Keyboard shortcuts

Press or to navigate between chapters

Press S or / to search in the book

Press ? to show this help

Press Esc to hide this help

duplex

Category: CONSENSUS

Call duplex consensus sequences from UMI-grouped reads

Description

Calls duplex consensus sequences from reads generated from the same double-stranded source molecule. Prior to running this tool, reads must have been grouped with group using the paired strategy. Doing so will apply (by default) MI tags to all reads of the form */A and */B where the /A and /B suffixes with the same identifier denote reads that are derived from opposite strands of the same source duplex molecule.

Reads from the same unique molecule are first partitioned by source strand and assembled into single strand consensus molecules as described by the simplex command.
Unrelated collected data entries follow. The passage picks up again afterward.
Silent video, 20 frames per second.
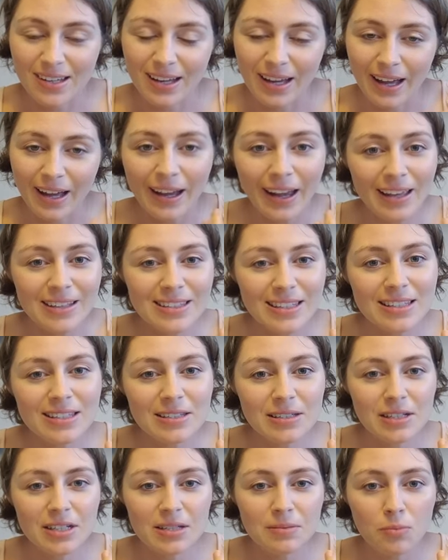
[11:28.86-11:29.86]
I guess it's
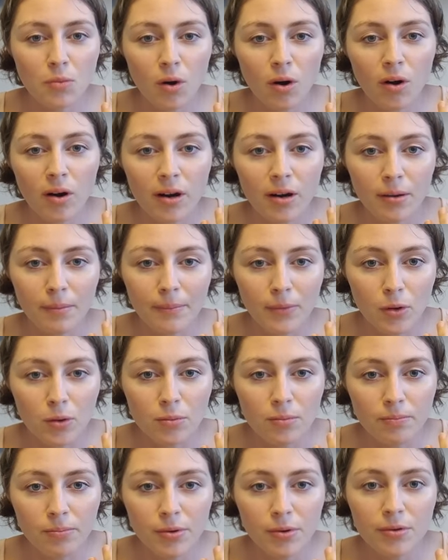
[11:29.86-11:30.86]
just more an
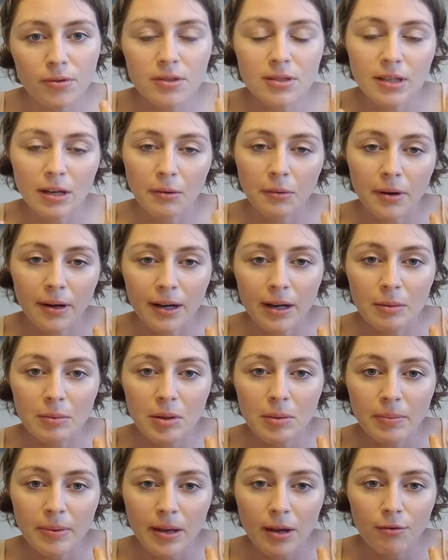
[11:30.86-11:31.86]
immune boost. I want him
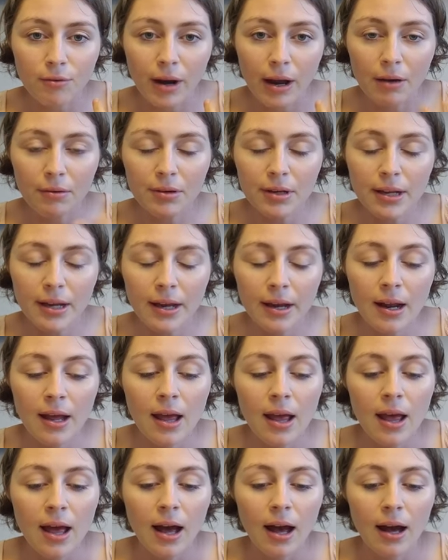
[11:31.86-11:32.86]
to be around it.
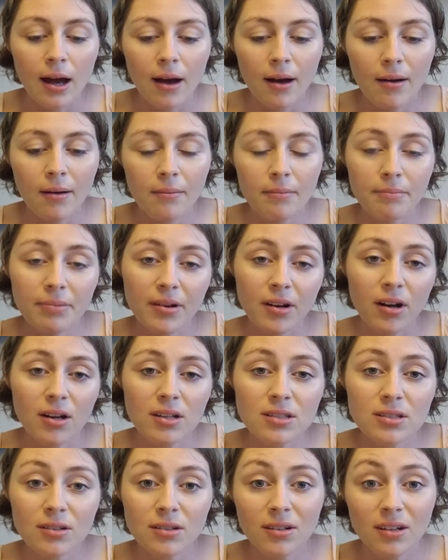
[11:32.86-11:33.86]
Um, but
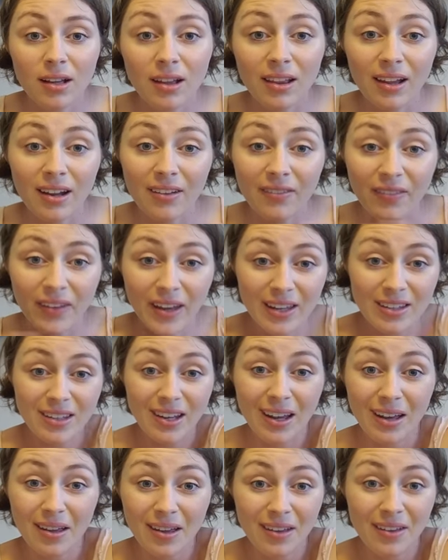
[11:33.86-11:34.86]
also a lot of
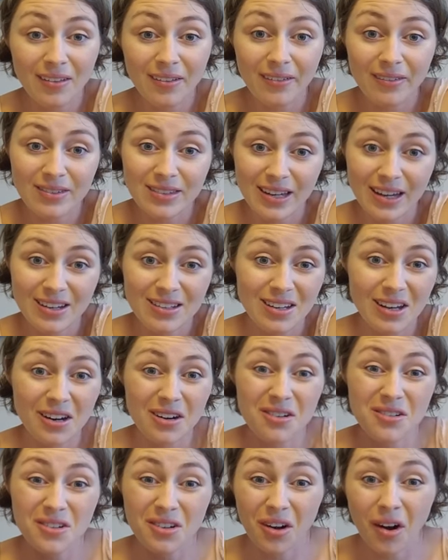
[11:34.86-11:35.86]

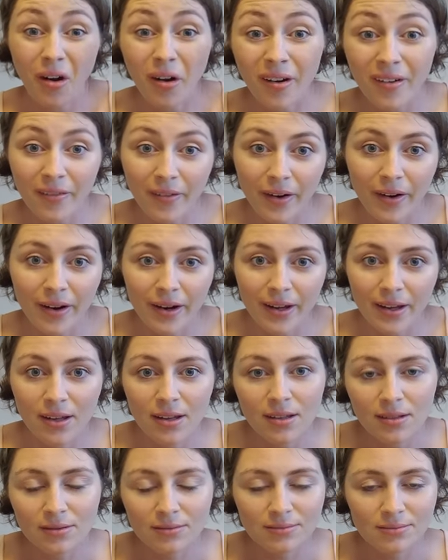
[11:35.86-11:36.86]
anti-sanitizers are very,
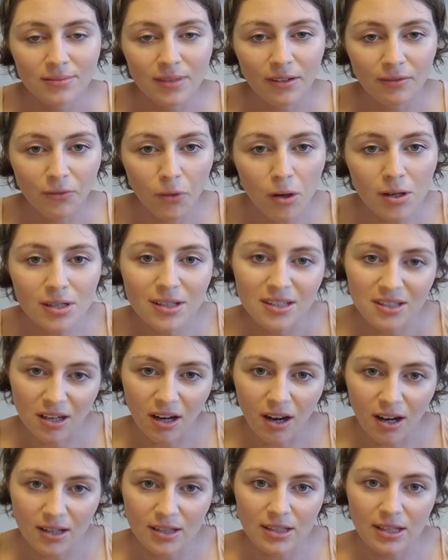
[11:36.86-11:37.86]
unfortunately,
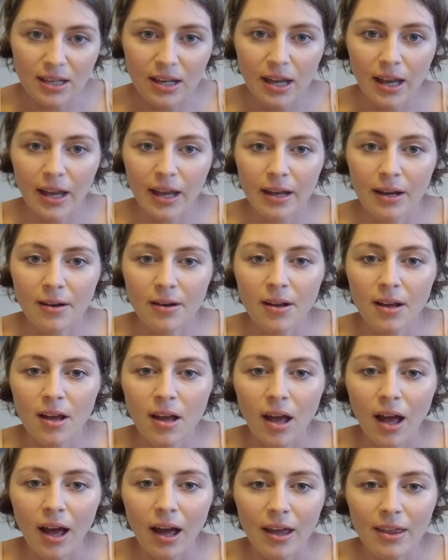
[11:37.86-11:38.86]
toxic. And
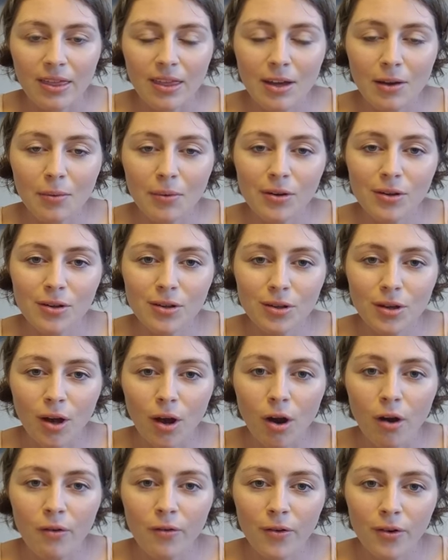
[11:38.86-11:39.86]
I think we're
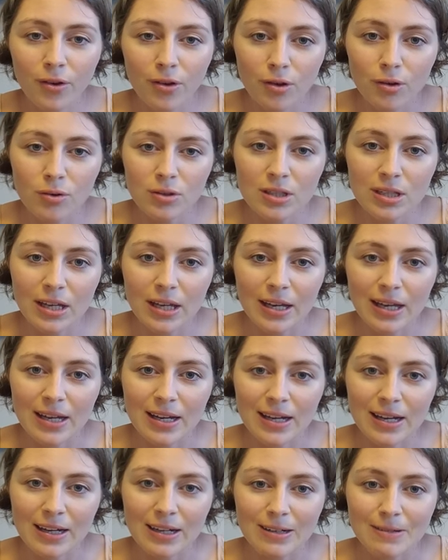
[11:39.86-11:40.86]

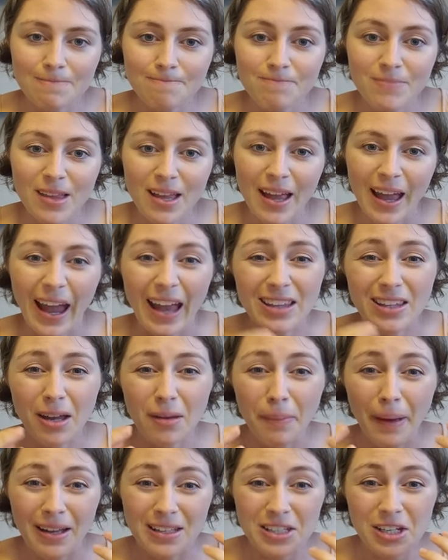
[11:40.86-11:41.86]
overusing um,
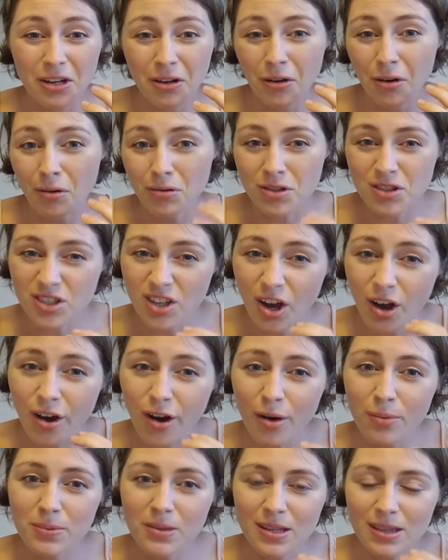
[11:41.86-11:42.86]
antibacterial
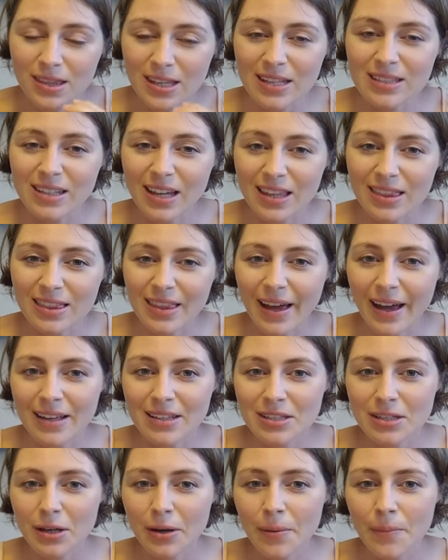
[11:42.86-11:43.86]
soaps and things like that.
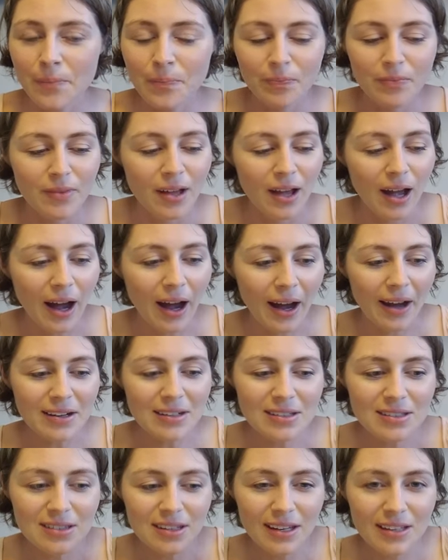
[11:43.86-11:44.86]
So I
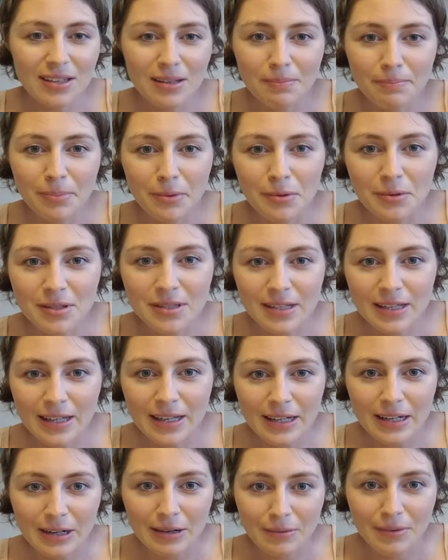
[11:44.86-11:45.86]
just like to boost
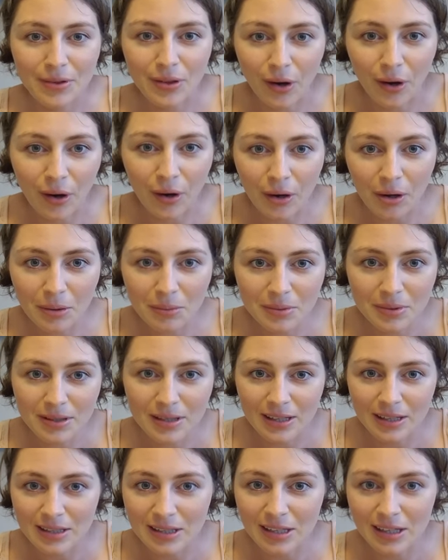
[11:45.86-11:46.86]
it with
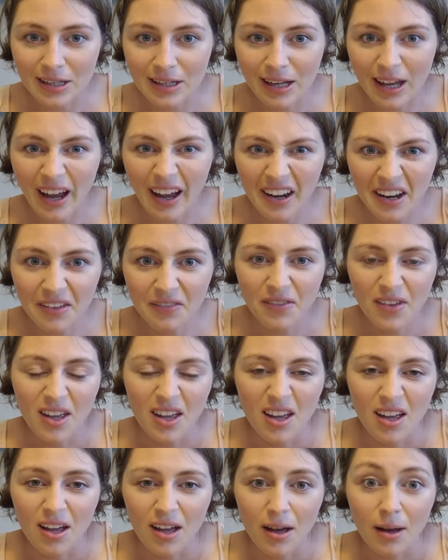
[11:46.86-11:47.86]
herbs to kind of
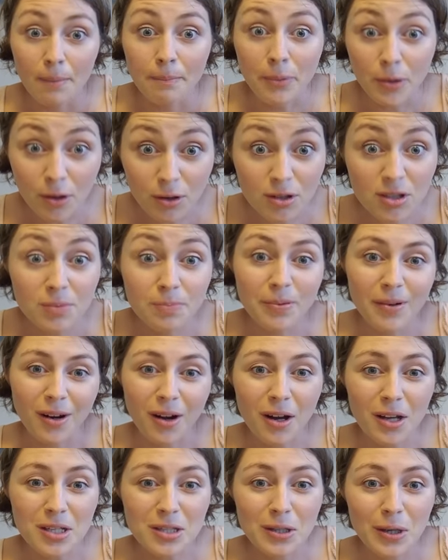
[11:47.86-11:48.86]
boost, but
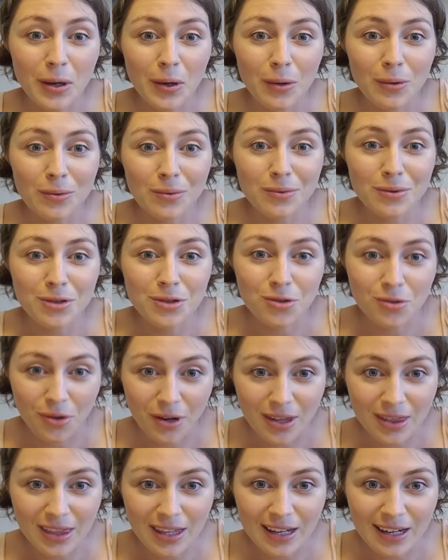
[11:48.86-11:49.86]
also
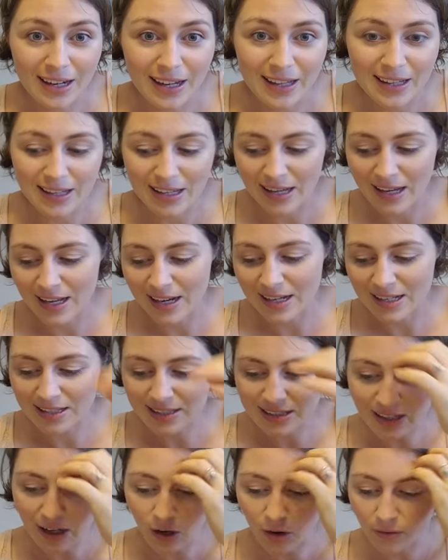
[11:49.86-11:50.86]
strengthen in, in
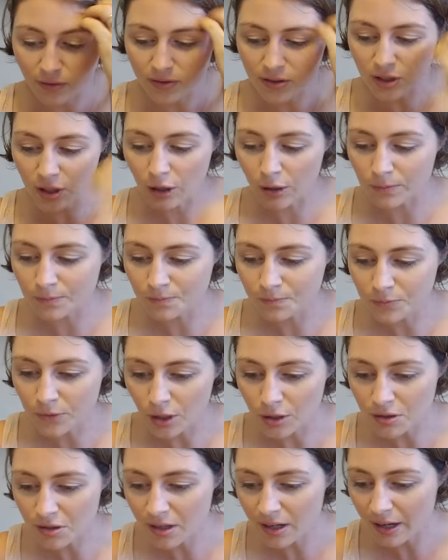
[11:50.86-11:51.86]
itself. So
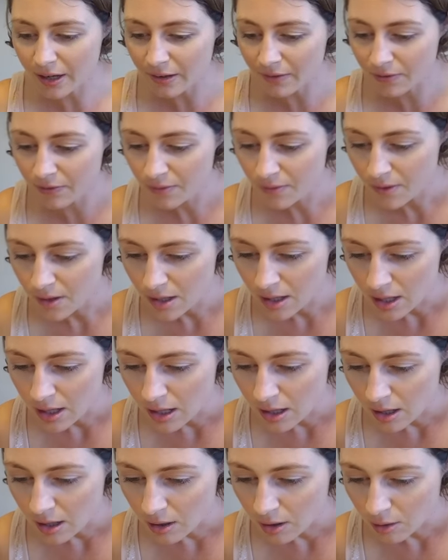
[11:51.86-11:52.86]
those are kind of,
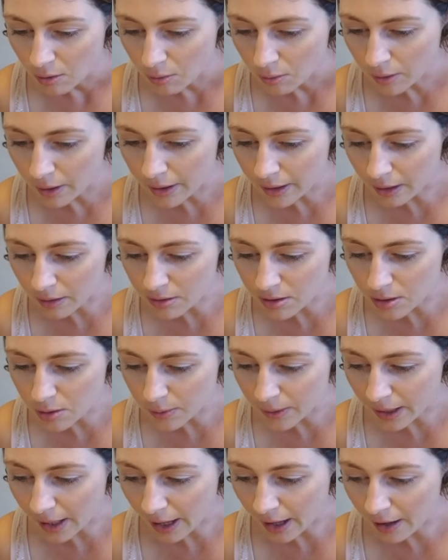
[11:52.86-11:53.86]
what else do
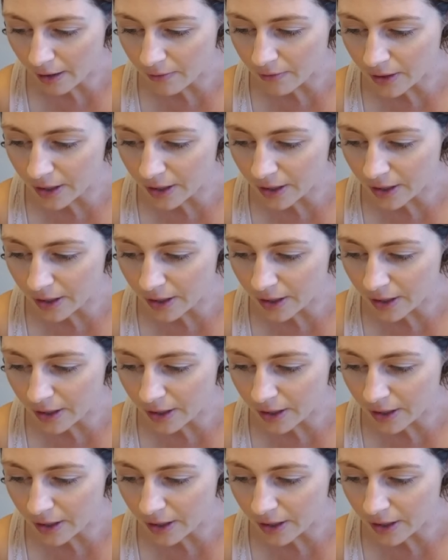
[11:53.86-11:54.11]
we have?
Subsequently, for molecules that have at least one observation of each strand, duplex consensus reads are assembled by combining the evidence from the two single strand consensus reads.

Because of the nature of duplex sequencing, this tool does not support fragment reads - if found in the input they are ignored. Similarly, read pairs for which consensus reads cannot be generated for one or other read (R1 or R2) are omitted from the output.

The consensus reads produced are unaligned, due to the difficulty and error-prone nature of inferring the consensus alignment. Consensus reads should therefore be aligned after, which should not be too expensive as likely there are far fewer consensus reads than input raw reads.

Consensus reads have a number of additional optional tags set in the resulting BAM file. The tag names follow a pattern where the first letter (a, b or c) denotes that the tag applies to the first single strand consensus (a), second single-strand consensus (b) or the final duplex consensus (c). The second letter is intended to capture the meaning of the tag (e.g. d=depth, m=min depth, e=errors/error-rate) and is upper case for values that are one per read and lower case for values that are one per base.

The tags break down into those that are single-valued per read:

consensus depth [aD,bD,cD] (int) : the maximum depth of raw reads at any point in the consensus reads consensus min depth [aM,bM,cM] (int) : the minimum depth of raw reads at any point in the consensus reads consensus error rate [aE,bE,cE] (float): the fraction of bases in raw reads disagreeing with the final consensus calls

And those that have a value per base (duplex values are not generated, but can be generated by summing):

consensus depth [ad,bd] (short[]): the count of bases contributing to each single-strand consensus read at each position consensus errors [ae,be] (short[]): the count of bases from raw reads disagreeing with the final single-strand consensus base consensus bases [ac,bc] (string) : the single-strand consensus bases consensus quals [aq,bq] (string) : the single-strand consensus qualities

The per base depths and errors are both capped at 32,767. In all cases no-calls (Ns) and bases below the min-input-base-quality are not counted in tag value calculations.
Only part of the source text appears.